# FP5 Update



## babyjake (Sep 10, 2011)

Has anyone updated to Fp5 if so do you notice any differences ? please post them if you do.


----------



## jco23 (Dec 10, 2011)

I got it, but had to go back to stock to install it. from there, you can go back to custom ROMs.

currently, I'm testing it on stock, and getting awesome battery life. nearly 11 hours with 69% remaining


----------



## craigsouthwick (Jan 4, 2012)

jco23 said:


> I got it, but had to go back to stock to install it. from there, you can go back to custom ROMs.
> 
> currently, I'm testing it on stock, and getting awesome battery life. nearly 11 hours with 69% remaining


Aw damn it. I was going to hold off on FP5 and the only thing that might have changed my mind is improved battery life.


----------



## cujo6801 (Aug 9, 2011)

lulz
http://www.droid-life.com/2012/08/15/droid-charge-update-to-build-fp5-is-rolling-out-now/


----------



## Mrtruckincowboy (Aug 23, 2011)

Im using it stock seems smooth enough for now. 
Radios seem to work better but ill give it a little more time till a updated custom kernal and rom come out.

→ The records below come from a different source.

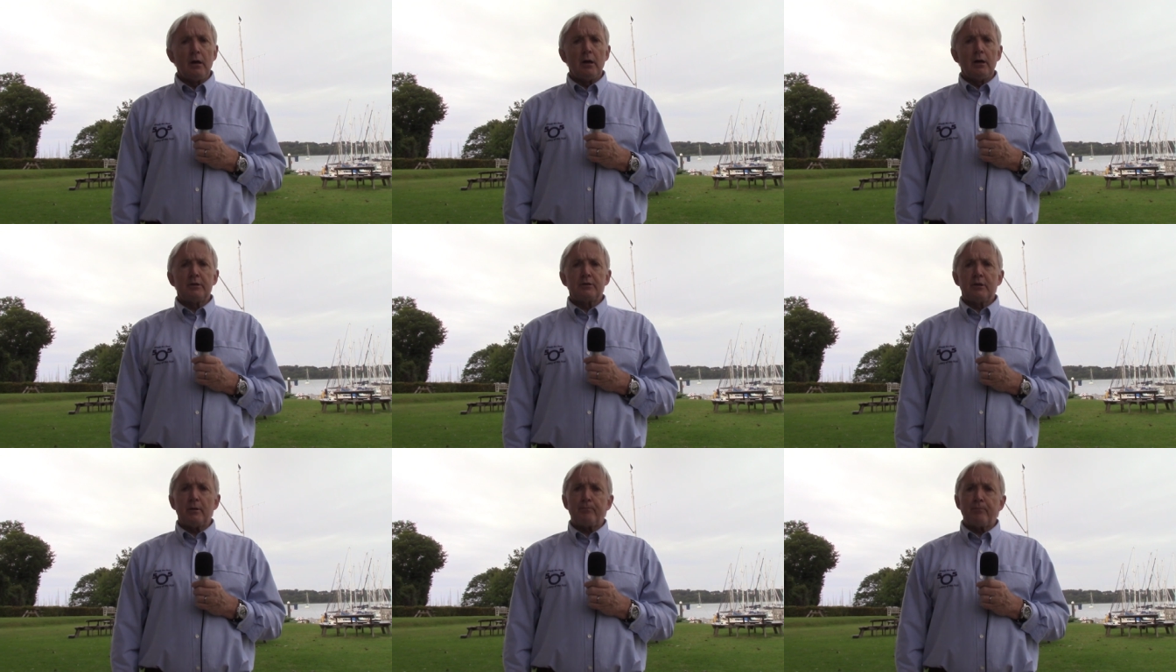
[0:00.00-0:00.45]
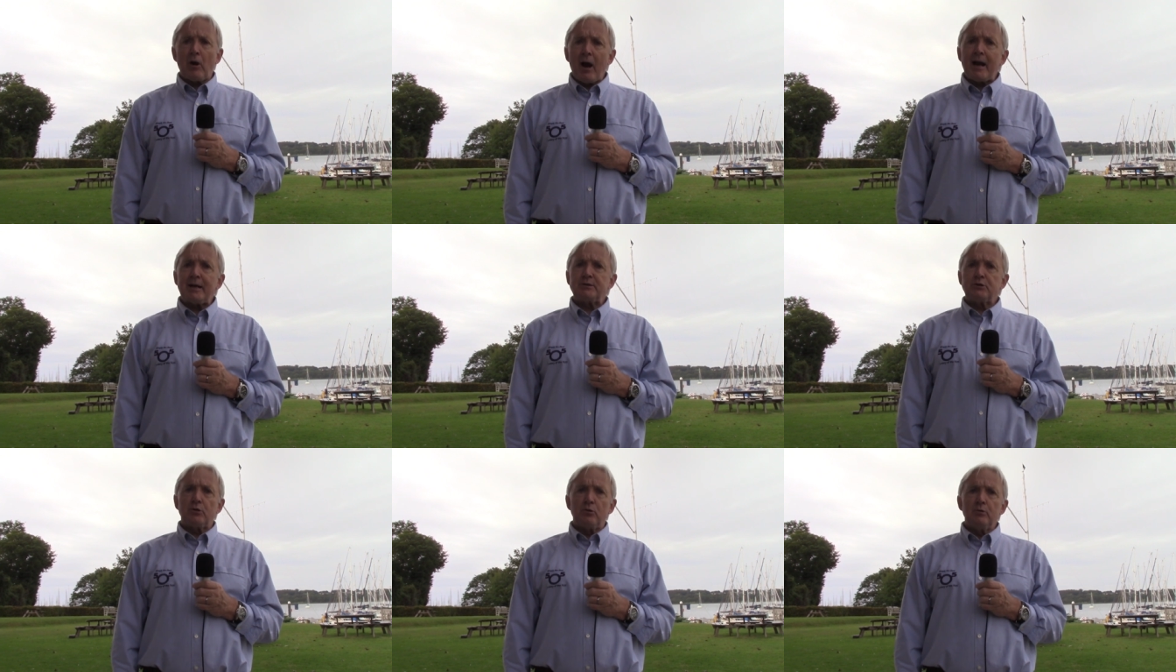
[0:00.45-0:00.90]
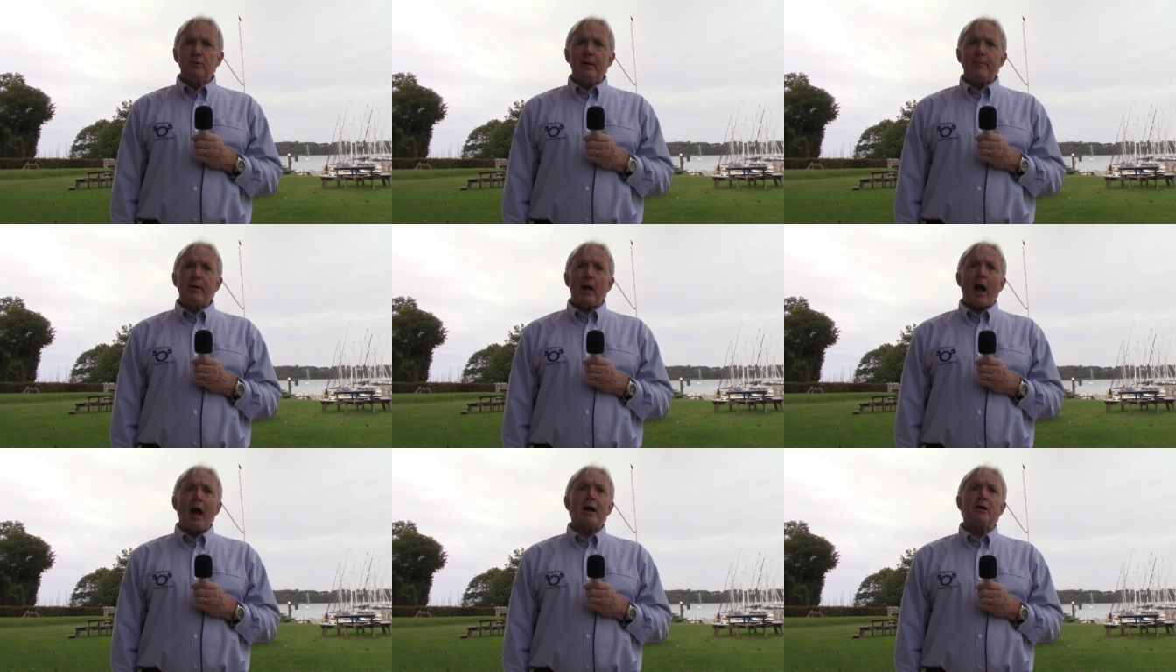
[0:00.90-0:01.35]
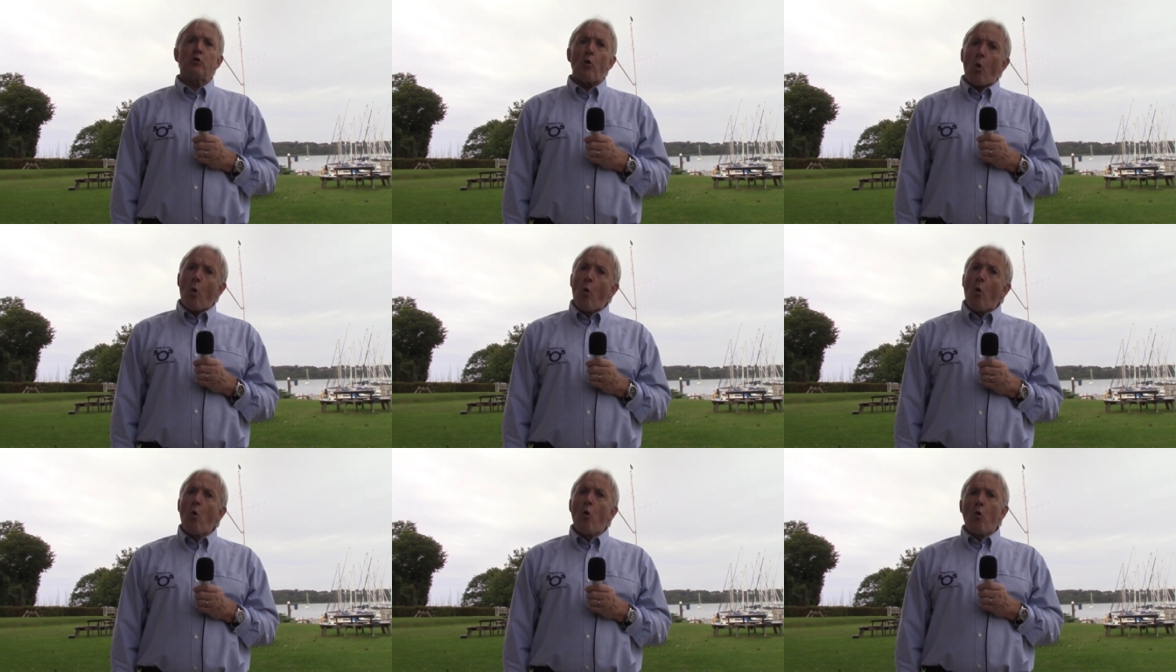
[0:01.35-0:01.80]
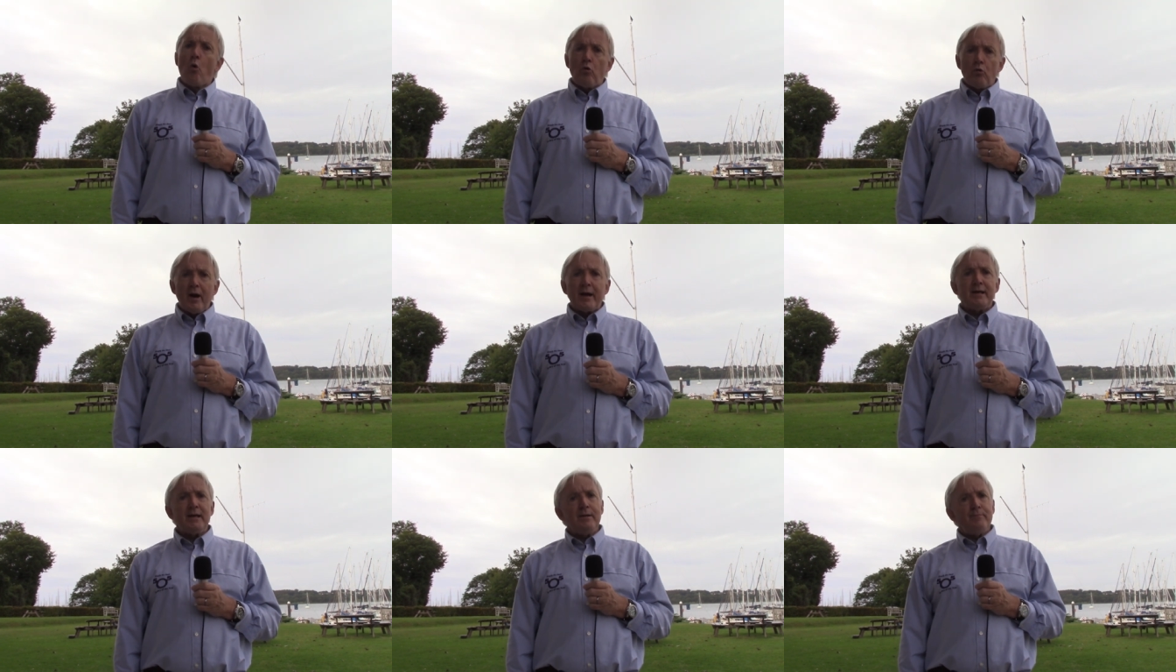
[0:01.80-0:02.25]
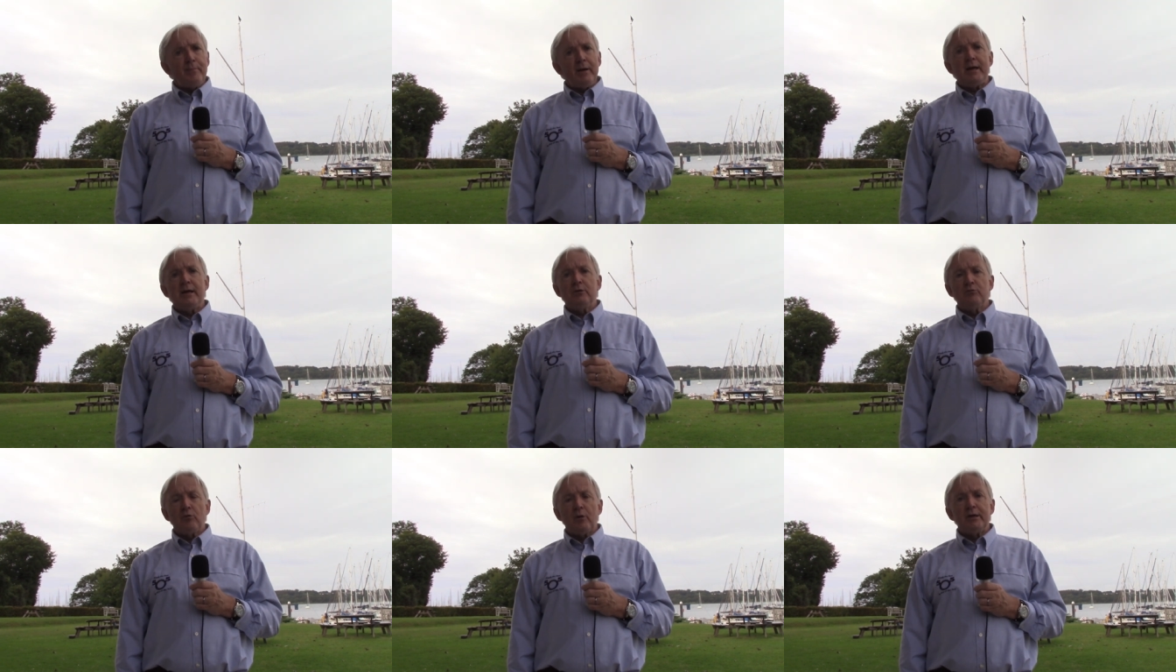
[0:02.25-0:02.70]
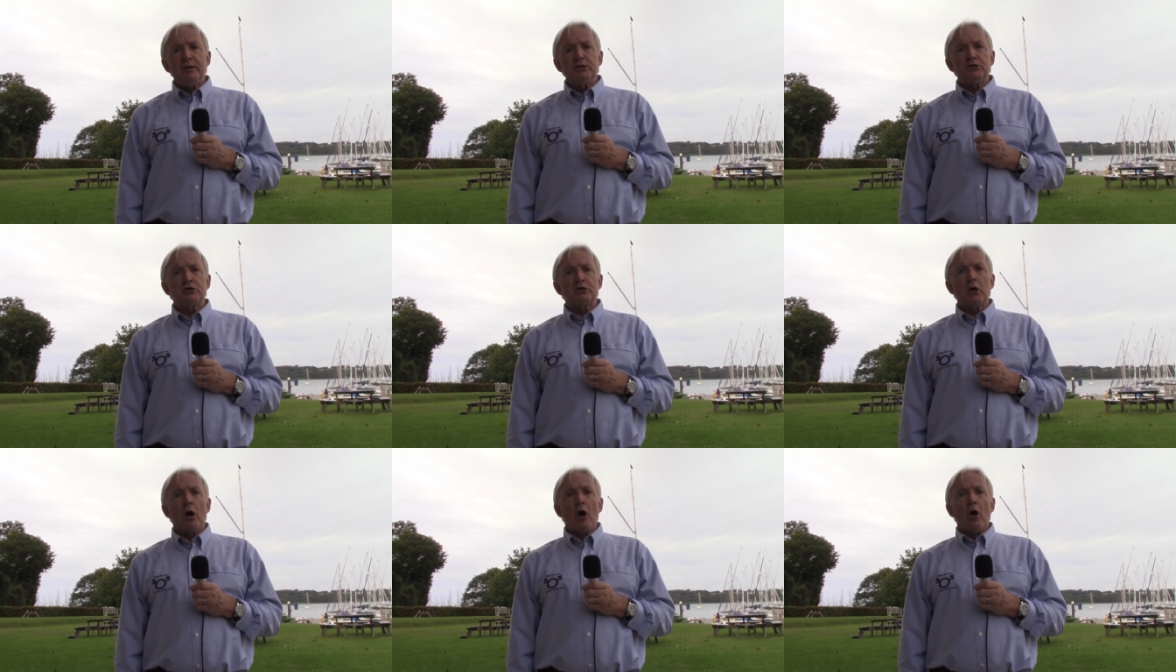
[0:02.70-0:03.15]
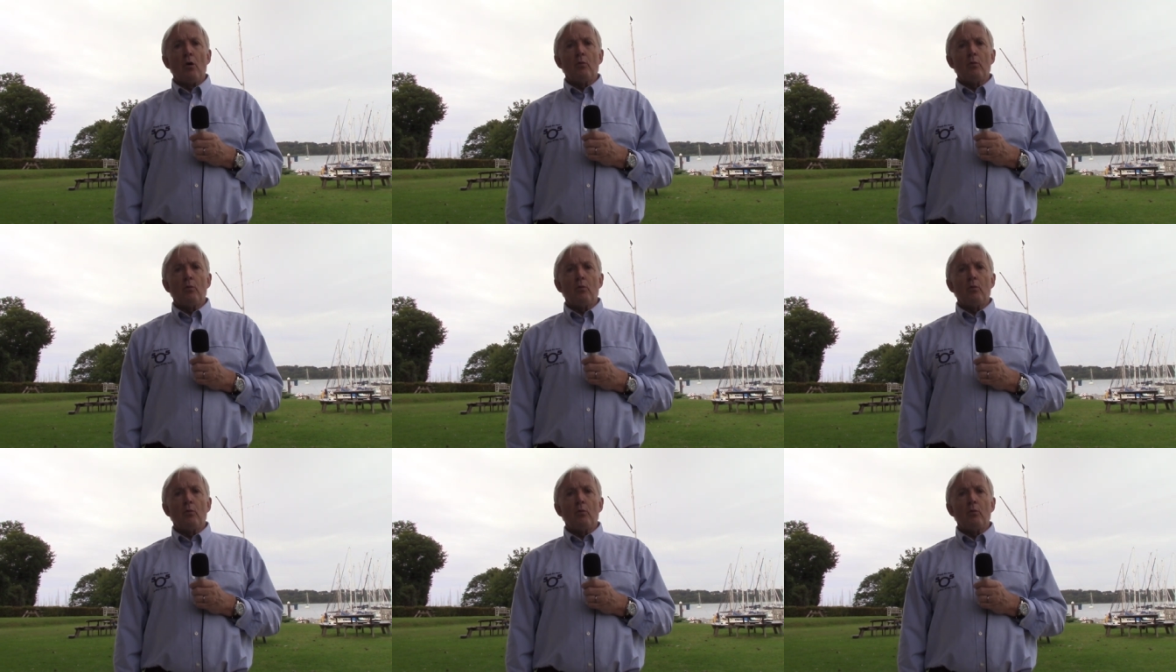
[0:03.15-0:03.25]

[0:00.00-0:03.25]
the practical limit had already been reached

Sent from my SCH-I510 using RootzWiki


----------



## Khanfuze (Sep 8, 2011)

jco23 said:


> I got it, but had to go back to stock to install it. from there, you can go back to custom ROMs.
> 
> currently, I'm testing it on stock, and getting awesome battery life. nearly 11 hours with 69% remaining


Did you have imnuts 0504 kernel before? That kernel had battery drain issues.


----------



## jco23 (Dec 10, 2011)

Khanfuze said:


> Did you have imnuts 0504 kernel before? That kernel had battery drain issues.


I did have that kernel. but that kernel yielded the best battery performance results of all the kernels I tested:
stock
tonist's
0502
0504
0524


----------



## Andy32790 (Aug 13, 2012)

cujo6801 said:


> lulz
> http://www.droid-life.com/2012/08/15/droid-charge-update-to-build-fp5-is-rolling-out-now/


Samsungs way of shutting people up lol

Sent from my SCH-I510 using RootzWiki


----------



## o0BlacknesS0o (May 18, 2012)

Andy32790 said:


> Samsungs way of shutting people up lol
> 
> Sent from my SCH-I510 using RootzWiki


Lol

Droid Charge powered by TSM Tweaked 3.0 w/ JellyBean 5.0


----------